The Interactions page shows conversations between users and AI Agents. It helps review user messages, assistant responses, interaction metadata, sentiment, CSAT, topics, and technical details for each conversation.

Overview

Use the Interactions section to:
  • Review chat and voice transcripts
  • Check interaction status
  • See the assigned AI Agent
  • View model and usage details
  • Analyze sentiment and CSAT
  • Review topics, summaries, and keywords
  • Inspect customer environment details

Interaction Transcript

The transcript displays the full conversation between the user and the assistant.

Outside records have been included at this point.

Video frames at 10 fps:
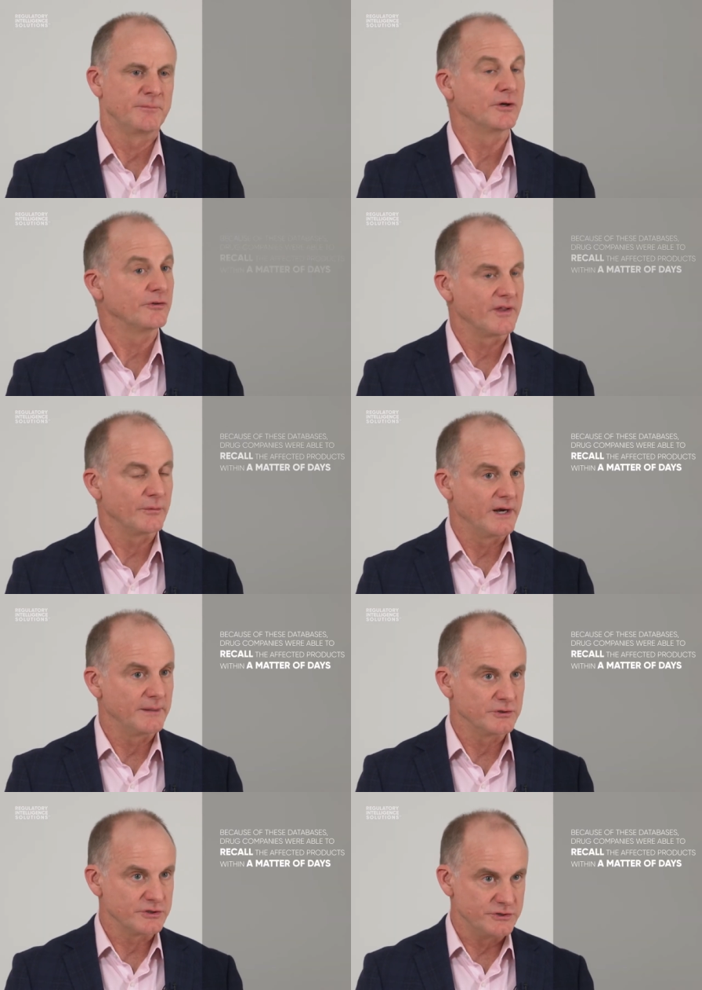Because they were
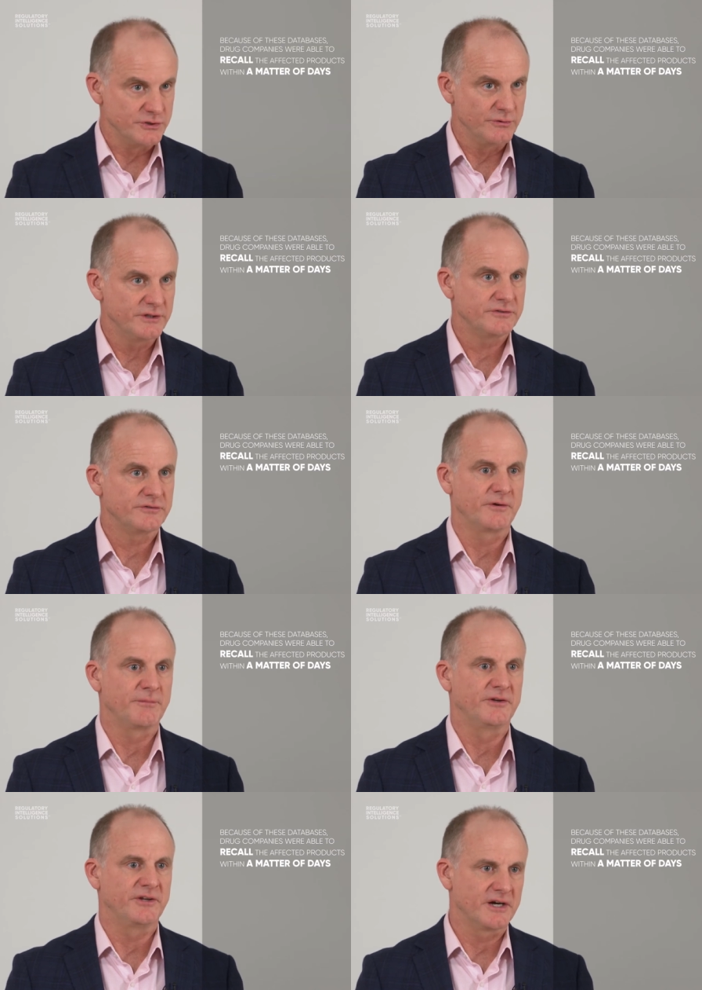able to do this
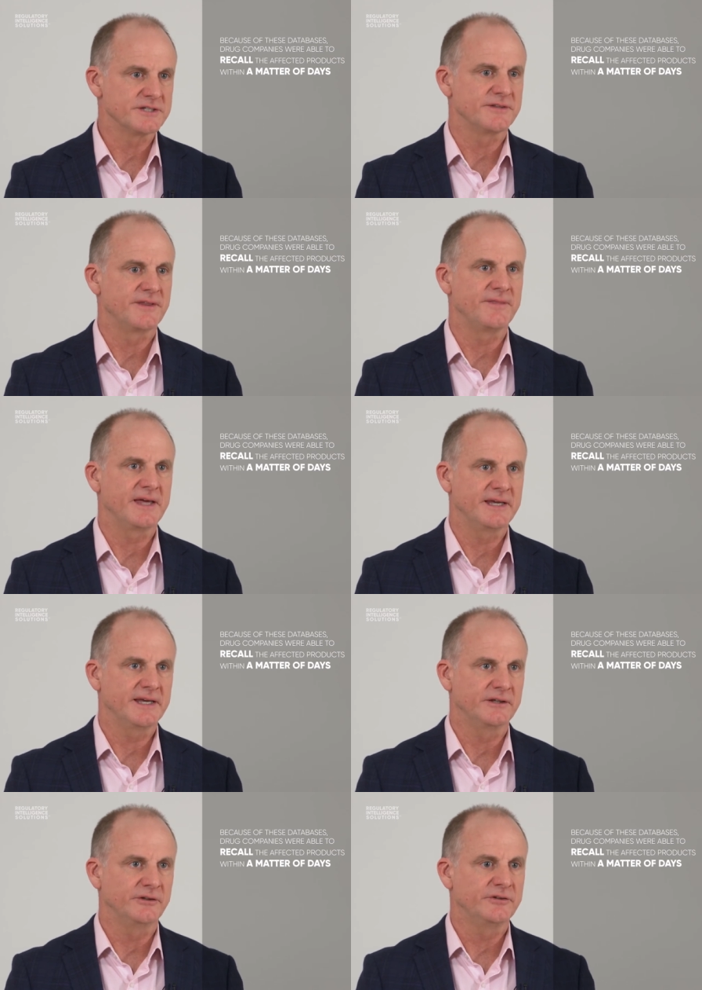from the data that they
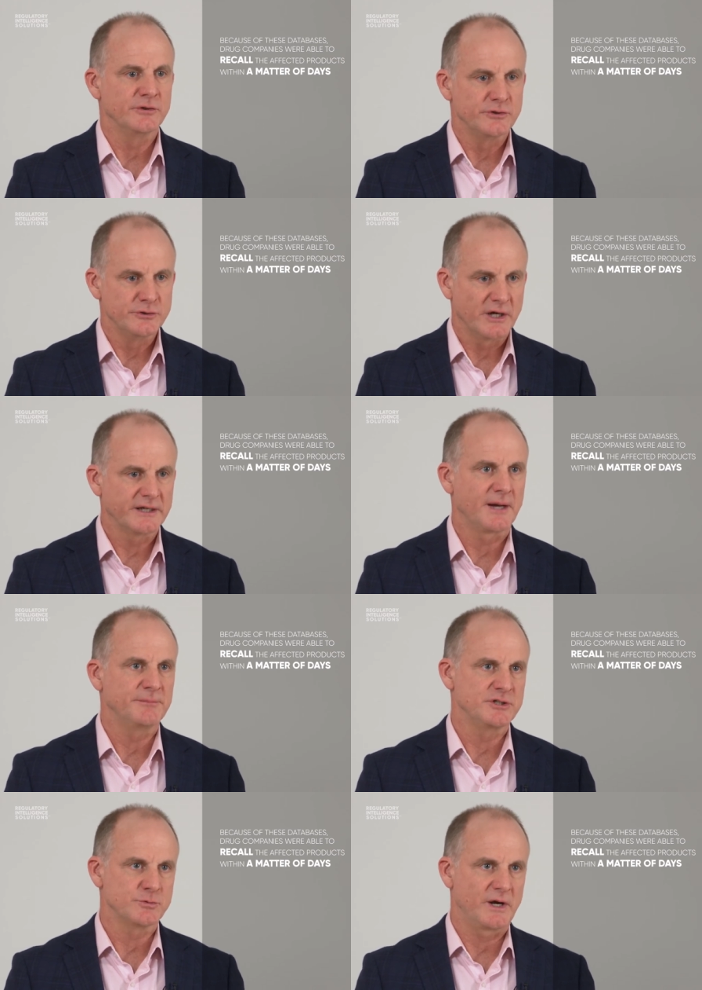held, the drug
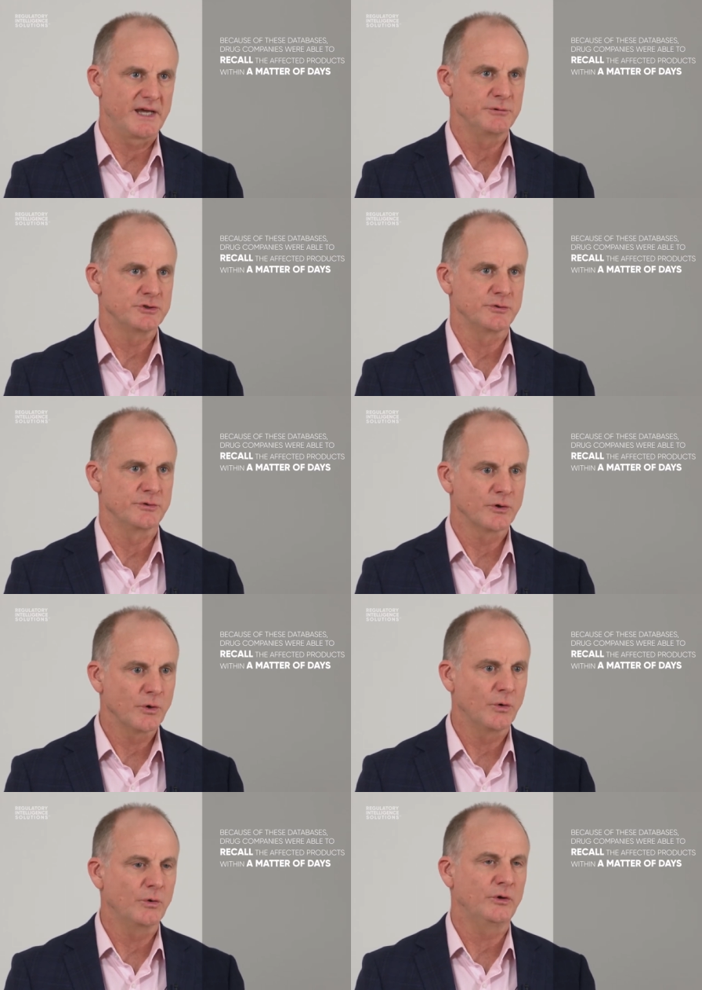companies were able to
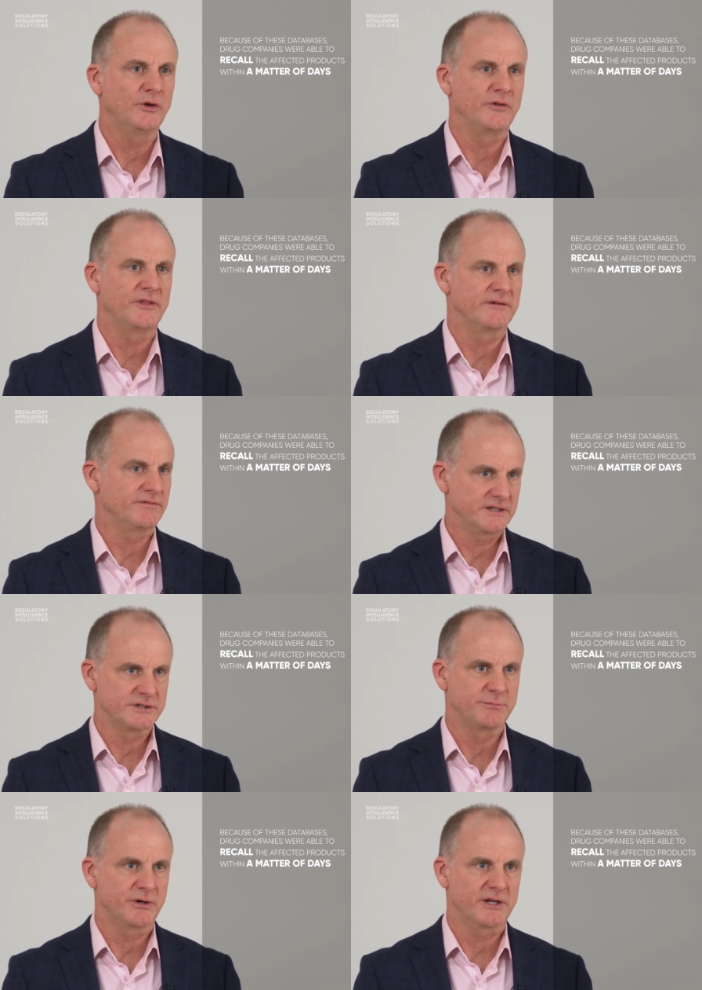recall the
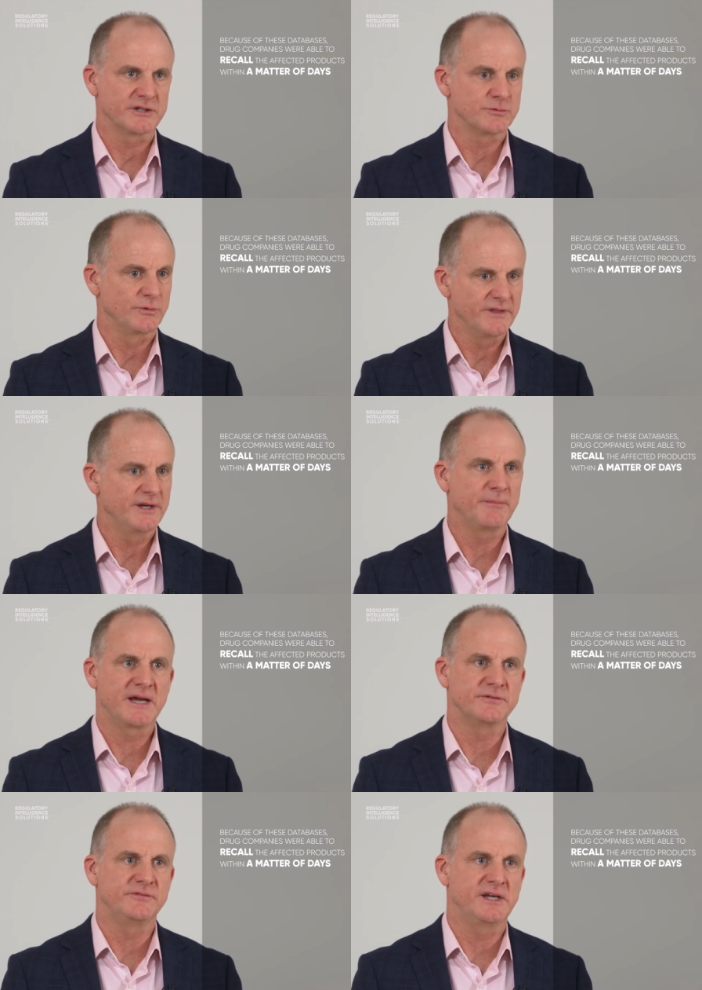affected products within a
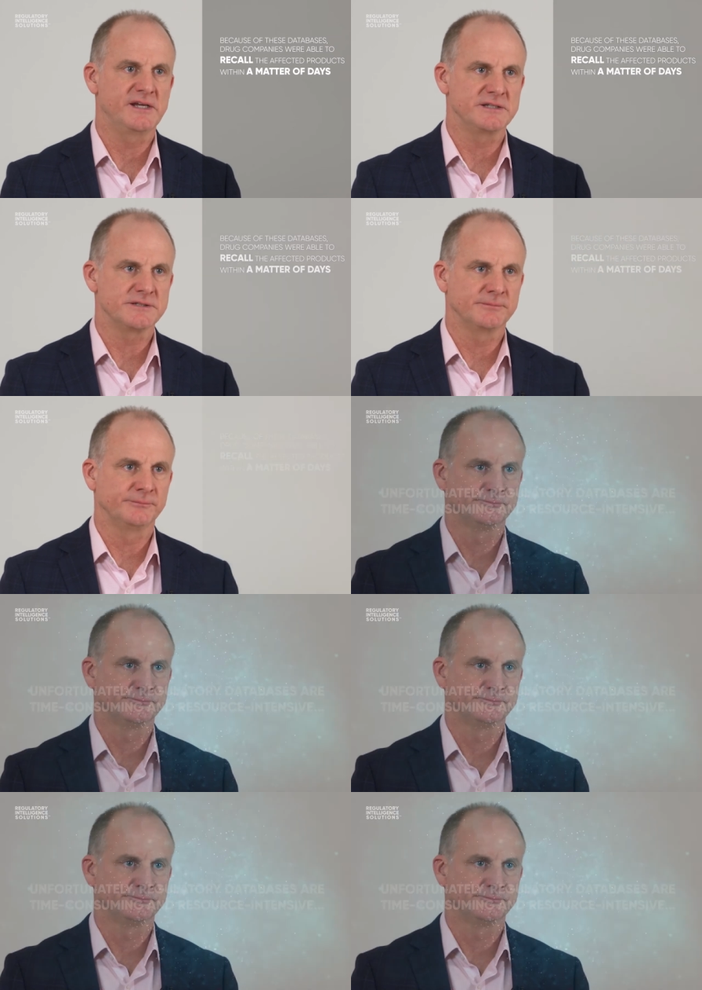matter of days.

Each message includes:
FieldDescription
RoleShows whether the message was sent by the user or assistant.
TimestampShows when the message happened inside the interaction.
MessageFull text of the user or assistant message.
SentimentDisplays detected user sentiment when available.

Interaction Details

The details panel contains metadata about the selected interaction.
FieldDescription
AgentAI Agent used in the interaction.
OrganizationOrganization where the interaction belongs.
LLM ModelModel used to generate assistant responses.
TypeInteraction type, such as Text Chat or Voice Call.
StatusCurrent interaction status, for example Finished.
Messages CountTotal number of messages in the interaction.
Billable MessagesNumber of messages counted for billing.
Start TimeDate and time when the interaction started.
DurationTotal interaction duration.
BrowserUser browser.
OSUser operating system.
IP AddressUser IP address.
CountryDetected user country.
CityDetected user city.
URLPage or platform URL where the interaction happened.
Total CostsEstimated interaction cost.
CSATCustomer satisfaction score.
CSAT DescriptionExplanation of the detected satisfaction score.

Topics Summary

The Topics Summary section provides an AI-generated overview of the interaction. It may include:
FieldDescription
TopicMain conversation topic.
SummaryShort summary of the interaction.
SentimentDetected customer sentiment.
Sentiment DescriptionExplanation of the detected sentiment.
KeywordsImportant keywords extracted from the conversation.

Sentiment

Sentiment helps understand the customer’s emotional tone during the interaction. Possible sentiment values may include:
  • Positive
  • Neutral
  • Negative
Sentiment is generated automatically and should be used as a support signal, not as the only source of evaluation.

Notes

  • Interaction details may vary depending on chat, voice, or integration type.
  • Some fields may be empty if the data was not available.
  • Costs are calculated based on platform billing logic.
  • CSAT, sentiment, topics, and summaries are generated automatically.